TO DO:
Please restate every line below exactly, without any pictures.

STORED DATA:

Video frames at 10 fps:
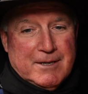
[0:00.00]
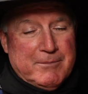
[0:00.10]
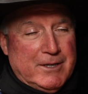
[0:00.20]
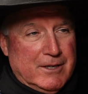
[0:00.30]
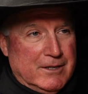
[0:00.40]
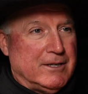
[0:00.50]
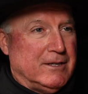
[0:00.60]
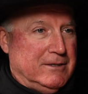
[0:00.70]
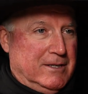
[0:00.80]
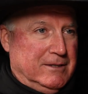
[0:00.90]
I mean, he could get
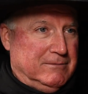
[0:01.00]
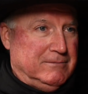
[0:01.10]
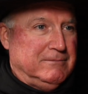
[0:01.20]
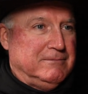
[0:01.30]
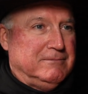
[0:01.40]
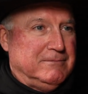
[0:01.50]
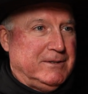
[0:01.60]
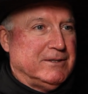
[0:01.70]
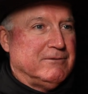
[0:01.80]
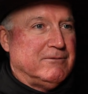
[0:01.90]
it done.
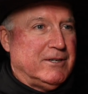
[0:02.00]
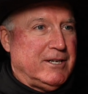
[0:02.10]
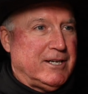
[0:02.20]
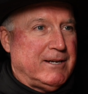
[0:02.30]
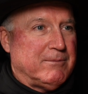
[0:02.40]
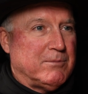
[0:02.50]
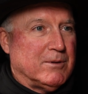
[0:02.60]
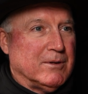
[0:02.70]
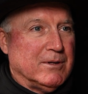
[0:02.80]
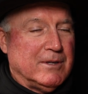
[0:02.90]
He was very
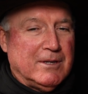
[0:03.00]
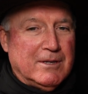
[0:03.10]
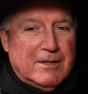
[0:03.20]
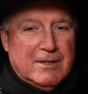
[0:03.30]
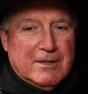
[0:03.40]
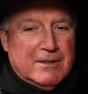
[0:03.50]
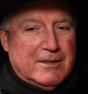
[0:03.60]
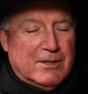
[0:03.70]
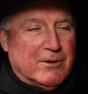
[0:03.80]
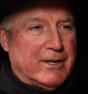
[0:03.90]
capable.
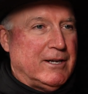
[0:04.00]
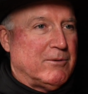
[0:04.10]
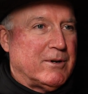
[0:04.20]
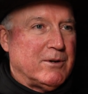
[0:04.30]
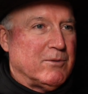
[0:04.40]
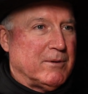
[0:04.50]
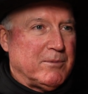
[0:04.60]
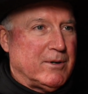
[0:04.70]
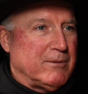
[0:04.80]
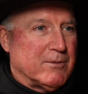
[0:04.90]
You know, anywhere you want to
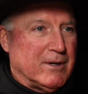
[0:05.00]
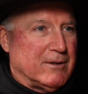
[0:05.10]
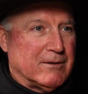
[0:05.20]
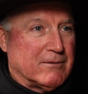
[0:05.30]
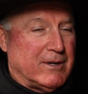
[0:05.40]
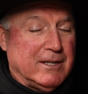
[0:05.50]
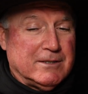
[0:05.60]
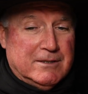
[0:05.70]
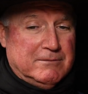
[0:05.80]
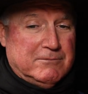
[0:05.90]
put him around on the
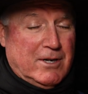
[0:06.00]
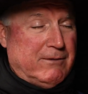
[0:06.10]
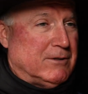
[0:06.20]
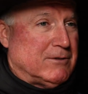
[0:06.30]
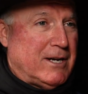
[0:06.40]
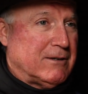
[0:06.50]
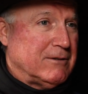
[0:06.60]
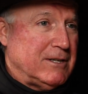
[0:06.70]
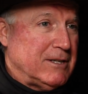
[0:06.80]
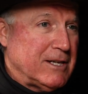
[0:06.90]
ranch and driving a
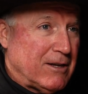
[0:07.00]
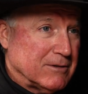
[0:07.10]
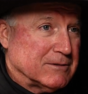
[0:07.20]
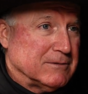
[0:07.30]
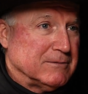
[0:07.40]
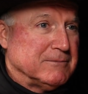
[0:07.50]
tractor or anything else.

WRITTEN REPLY:
Video frames at 10 fps:
[0:00.00]
[0:00.10]
[0:00.20]
[0:00.30]
[0:00.40]
[0:00.50]
[0:00.60]
[0:00.70]
[0:00.80]
[0:00.90]
I mean, he could get
[0:01.00]
[0:01.10]
[0:01.20]
[0:01.30]
[0:01.40]
[0:01.50]
[0:01.60]
[0:01.70]
[0:01.80]
[0:01.90]
it done.
[0:02.00]
[0:02.10]
[0:02.20]
[0:02.30]
[0:02.40]
[0:02.50]
[0:02.60]
[0:02.70]
[0:02.80]
[0:02.90]
He was very
[0:03.00]
[0:03.10]
[0:03.20]
[0:03.30]
[0:03.40]
[0:03.50]
[0:03.60]
[0:03.70]
[0:03.80]
[0:03.90]
capable.
[0:04.00]
[0:04.10]
[0:04.20]
[0:04.30]
[0:04.40]
[0:04.50]
[0:04.60]
[0:04.70]
[0:04.80]
[0:04.90]
You know, anywhere you want to
[0:05.00]
[0:05.10]
[0:05.20]
[0:05.30]
[0:05.40]
[0:05.50]
[0:05.60]
[0:05.70]
[0:05.80]
[0:05.90]
put him around on the
[0:06.00]
[0:06.10]
[0:06.20]
[0:06.30]
[0:06.40]
[0:06.50]
[0:06.60]
[0:06.70]
[0:06.80]
[0:06.90]
ranch and driving a
[0:07.00]
[0:07.10]
[0:07.20]
[0:07.30]
[0:07.40]
[0:07.50]
tractor or anything else.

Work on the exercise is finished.